Nevertheless, lung cancer screening studies have shown that we can manage this well without excessive imaging, but structure is crucial. A management algorithm can effectively soothe the anxiety stirred up by the many small findings and counter the push from anxious patients for more imaging or invasive procedures than what is really needed. The keys to effective implementation of screening are the thoughtful, judicious evaluation of the low-dose CT and communication of this interpretation with the patient — not the low-dose CT scan itself or jumping to aggressive intervention. Furthermore, selection of individuals who are clearly at elevated risk also is crucial; extending screening to lower-risk individuals exponentially reduces the benefits, and screening younger individuals increases the risks for radiation exposure over time.

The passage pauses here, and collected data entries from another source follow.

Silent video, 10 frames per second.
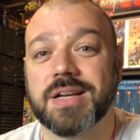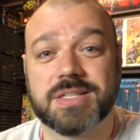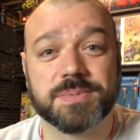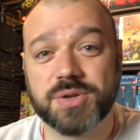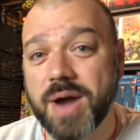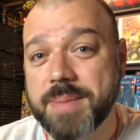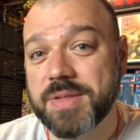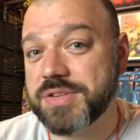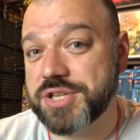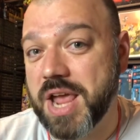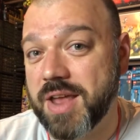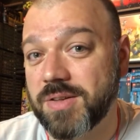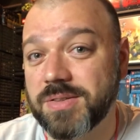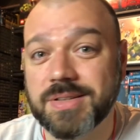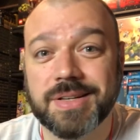Subscribe to the
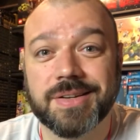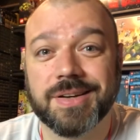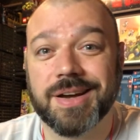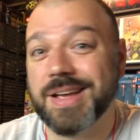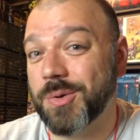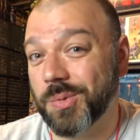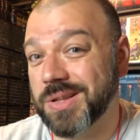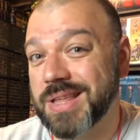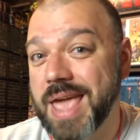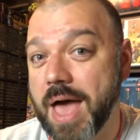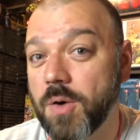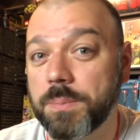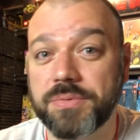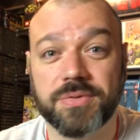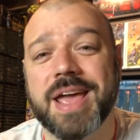channel. It really
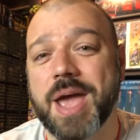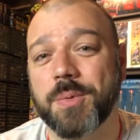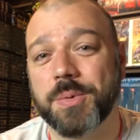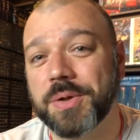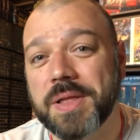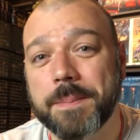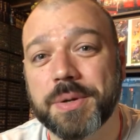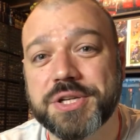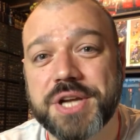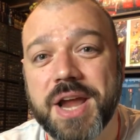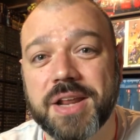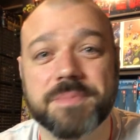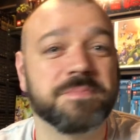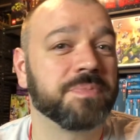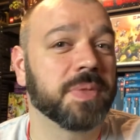helps and we really appreciate
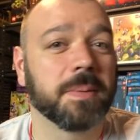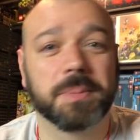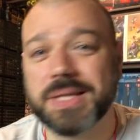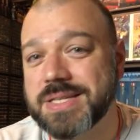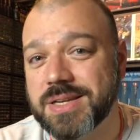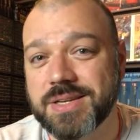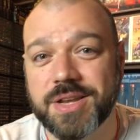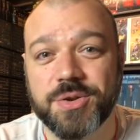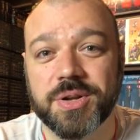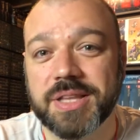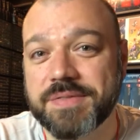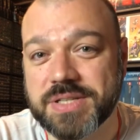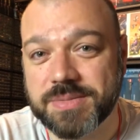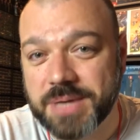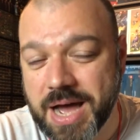it. Please continue to leave
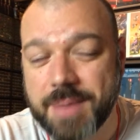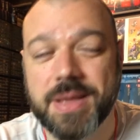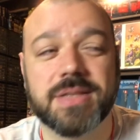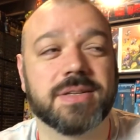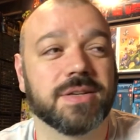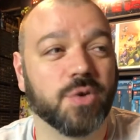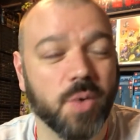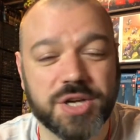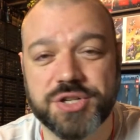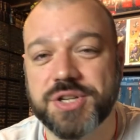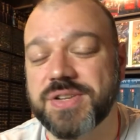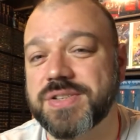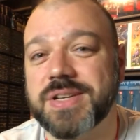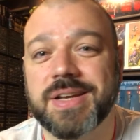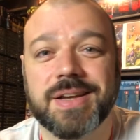us some comments and
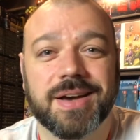questions.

The evidence shows that lung cancer screening, done in an organized program and involving appropriately selected patients, has benefits that outweigh the risks of radiation exposure. The outcomes of unorganized screening (ie, loosely selected individuals, scans interpreted by general radiologists, findings managed by primary care physicians) have not been defined, but they are likely to be highly variable and much less positive. Therefore, all the thoracic societies and the US Preventive Services Task Force recommend that screening be done in a structured program. In such a setting, the risks of radiation exposure are dwarfed by the reduction in lung cancer deaths.